Süt yaşamın ilk anından sonuna kadar sağlık açısından hayati önem taşıyan bir besin. Araştırmalara göre gençlik dönemine kadar yeterli süt içmek kanser, osteoporoza yakalanma riskini azaltıyor.
Dünya Sağlık Örgütü ilk 6 ay boyunca sadece anne sütünü öneriyor.
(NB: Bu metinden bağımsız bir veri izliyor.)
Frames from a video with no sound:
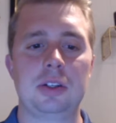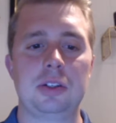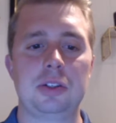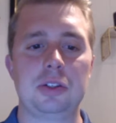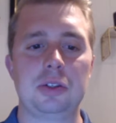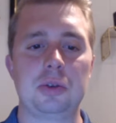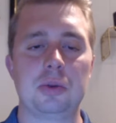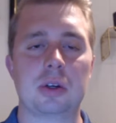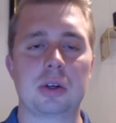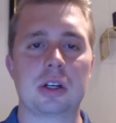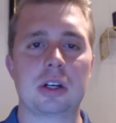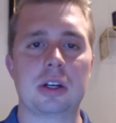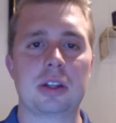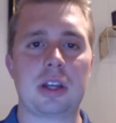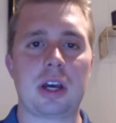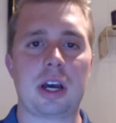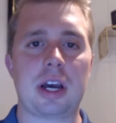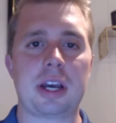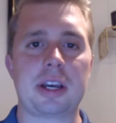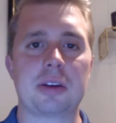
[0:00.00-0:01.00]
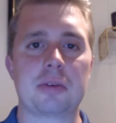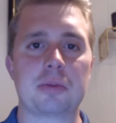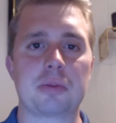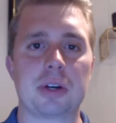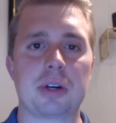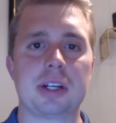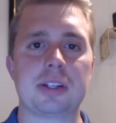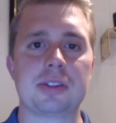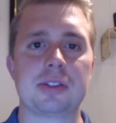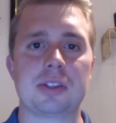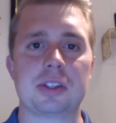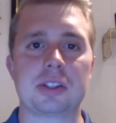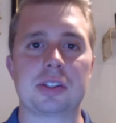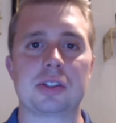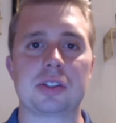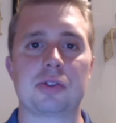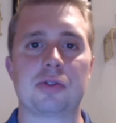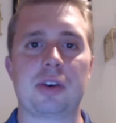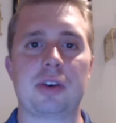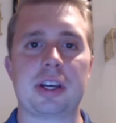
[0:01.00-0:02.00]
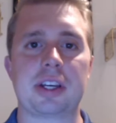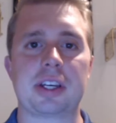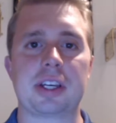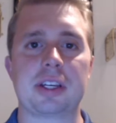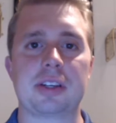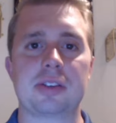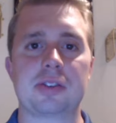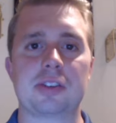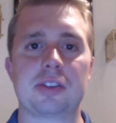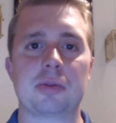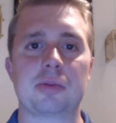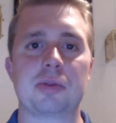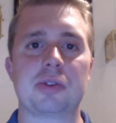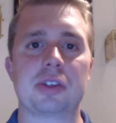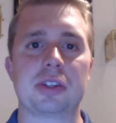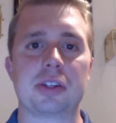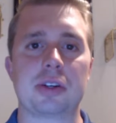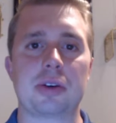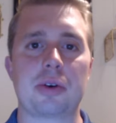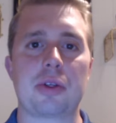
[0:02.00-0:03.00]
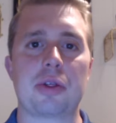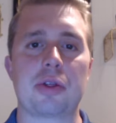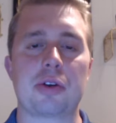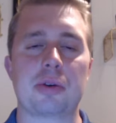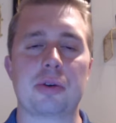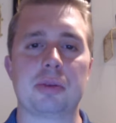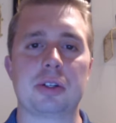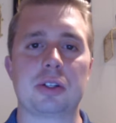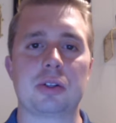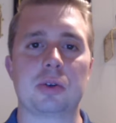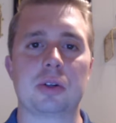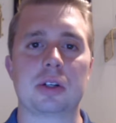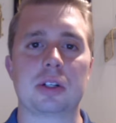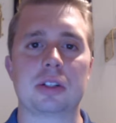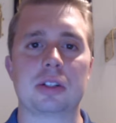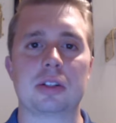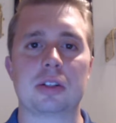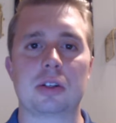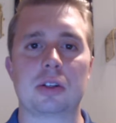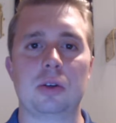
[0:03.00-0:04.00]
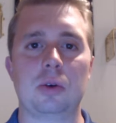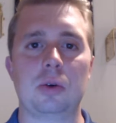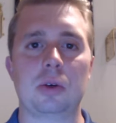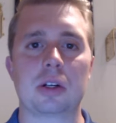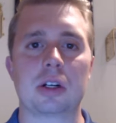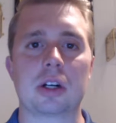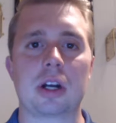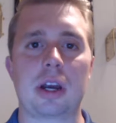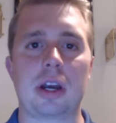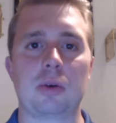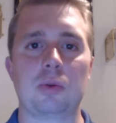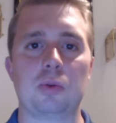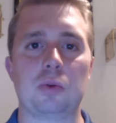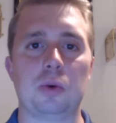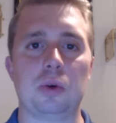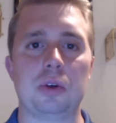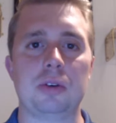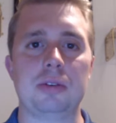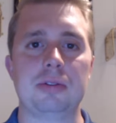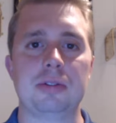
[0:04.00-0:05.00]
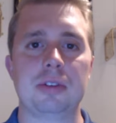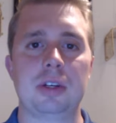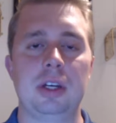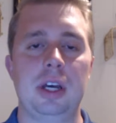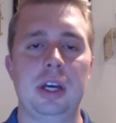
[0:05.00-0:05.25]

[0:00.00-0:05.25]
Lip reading: Do you work on the high-end brands such as Viking, Sub-Zero, Thermador, Dacor, and Wolf?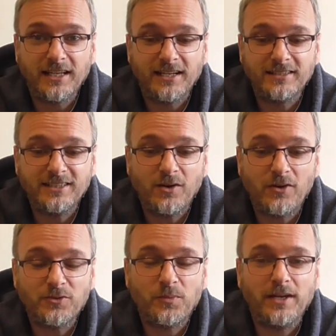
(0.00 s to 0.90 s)
and you know,
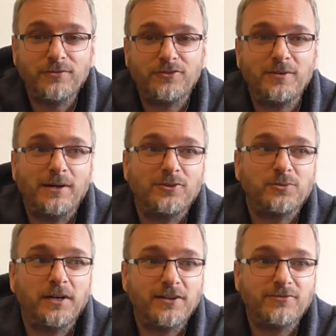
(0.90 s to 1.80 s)
after paying
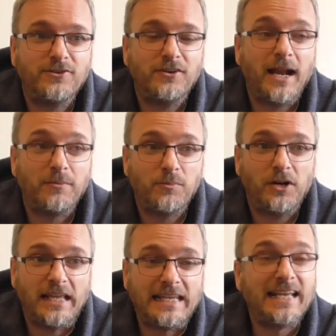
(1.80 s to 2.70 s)
£3.20 for it and
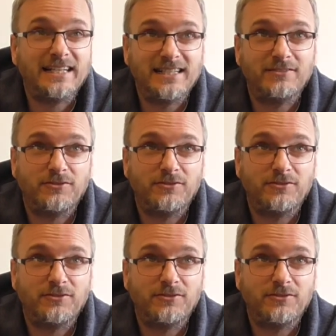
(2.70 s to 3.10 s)
playing in it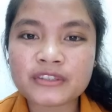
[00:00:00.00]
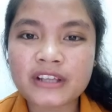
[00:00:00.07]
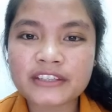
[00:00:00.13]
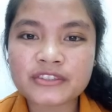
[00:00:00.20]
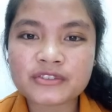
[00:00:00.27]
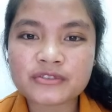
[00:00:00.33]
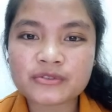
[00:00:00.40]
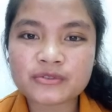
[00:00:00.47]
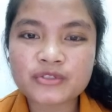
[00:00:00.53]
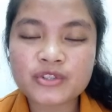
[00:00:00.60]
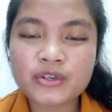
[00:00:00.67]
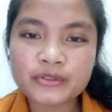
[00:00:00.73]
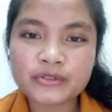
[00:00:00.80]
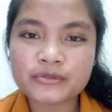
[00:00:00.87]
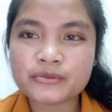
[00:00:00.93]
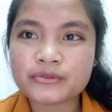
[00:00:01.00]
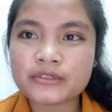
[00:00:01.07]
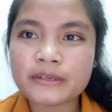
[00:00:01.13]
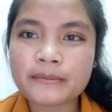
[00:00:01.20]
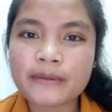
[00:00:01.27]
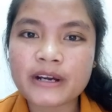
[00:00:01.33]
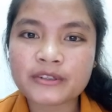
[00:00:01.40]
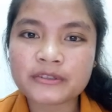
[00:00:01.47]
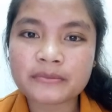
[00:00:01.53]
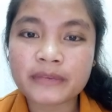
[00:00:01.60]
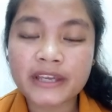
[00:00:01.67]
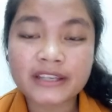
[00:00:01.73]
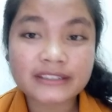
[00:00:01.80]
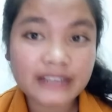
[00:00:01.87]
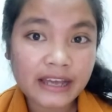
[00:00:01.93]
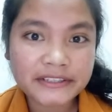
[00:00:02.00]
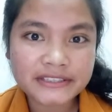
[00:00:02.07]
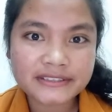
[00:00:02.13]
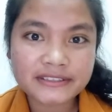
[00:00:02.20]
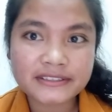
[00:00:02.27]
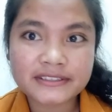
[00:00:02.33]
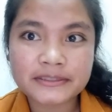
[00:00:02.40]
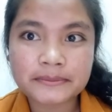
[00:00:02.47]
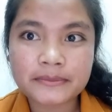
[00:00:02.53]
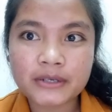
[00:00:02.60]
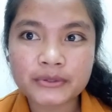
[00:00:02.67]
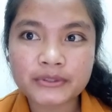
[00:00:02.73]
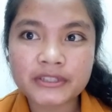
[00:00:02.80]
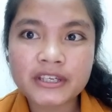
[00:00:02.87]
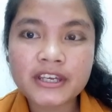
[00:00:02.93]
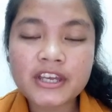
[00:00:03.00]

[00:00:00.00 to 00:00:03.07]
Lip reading: like to show you about my analysis aboutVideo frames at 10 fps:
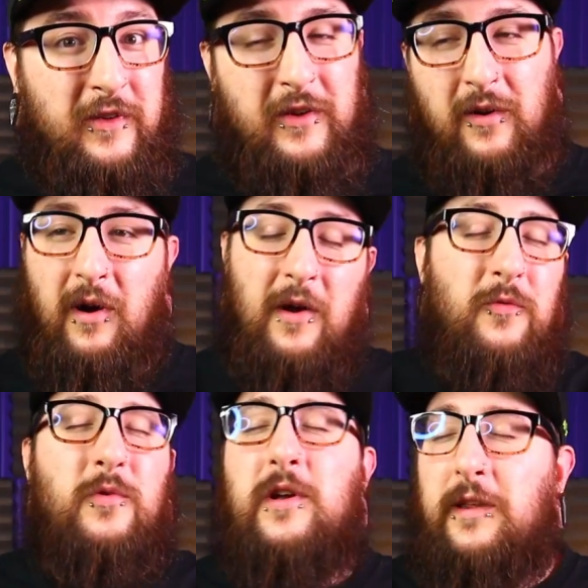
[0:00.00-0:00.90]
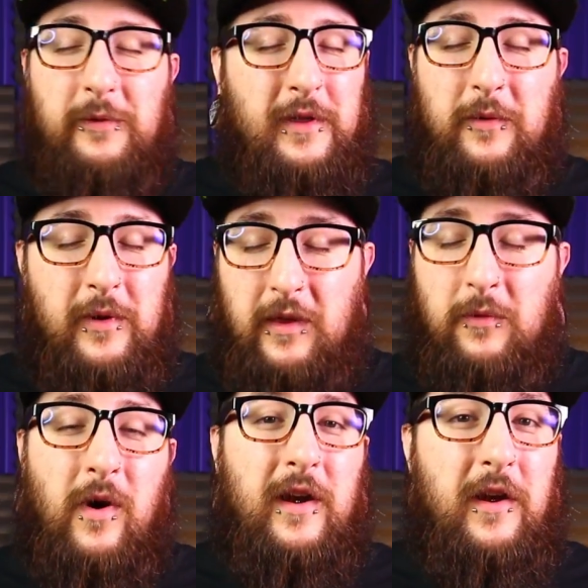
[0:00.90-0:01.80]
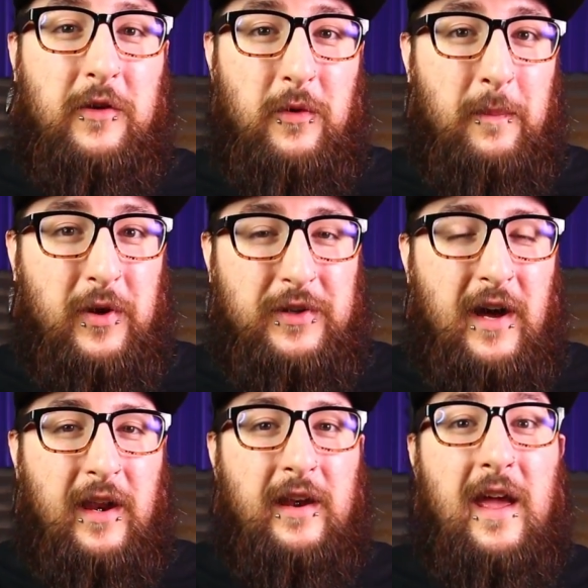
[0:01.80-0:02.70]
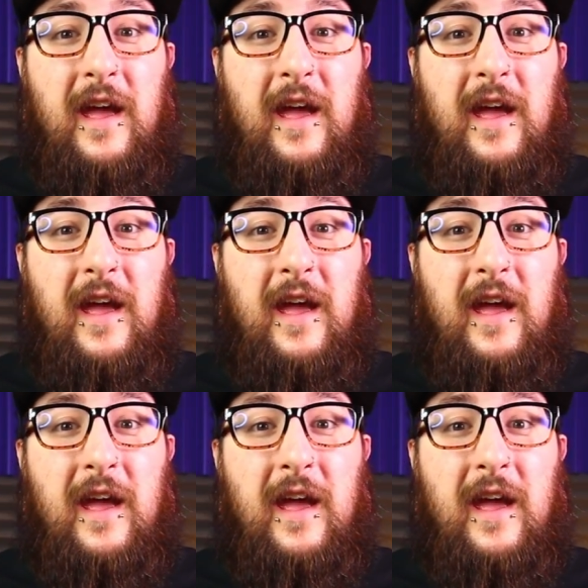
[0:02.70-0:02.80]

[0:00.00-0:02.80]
So I really, really, really wanted to do a build on it.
Çünkü anne sütü, yeni doğan bir bebeğin ihtiyacı duyduğu tüm besin öğelerini tek başına içeriyor. İlk 6 ay sadece anne sütü, daha sonra yavaş yavaş katı besinlere geçiş, 2 yaşına kadar ise ek besinlerle birlikte anne sütünün verilmeye devam edilmesi gerekiyor. Araştırmalar, anne sütü alanlarda obezite, diyabet, kalp rahatsızlıkları gibi ciddi hastalıkların görülme riskinin azaldığını belirtiyor.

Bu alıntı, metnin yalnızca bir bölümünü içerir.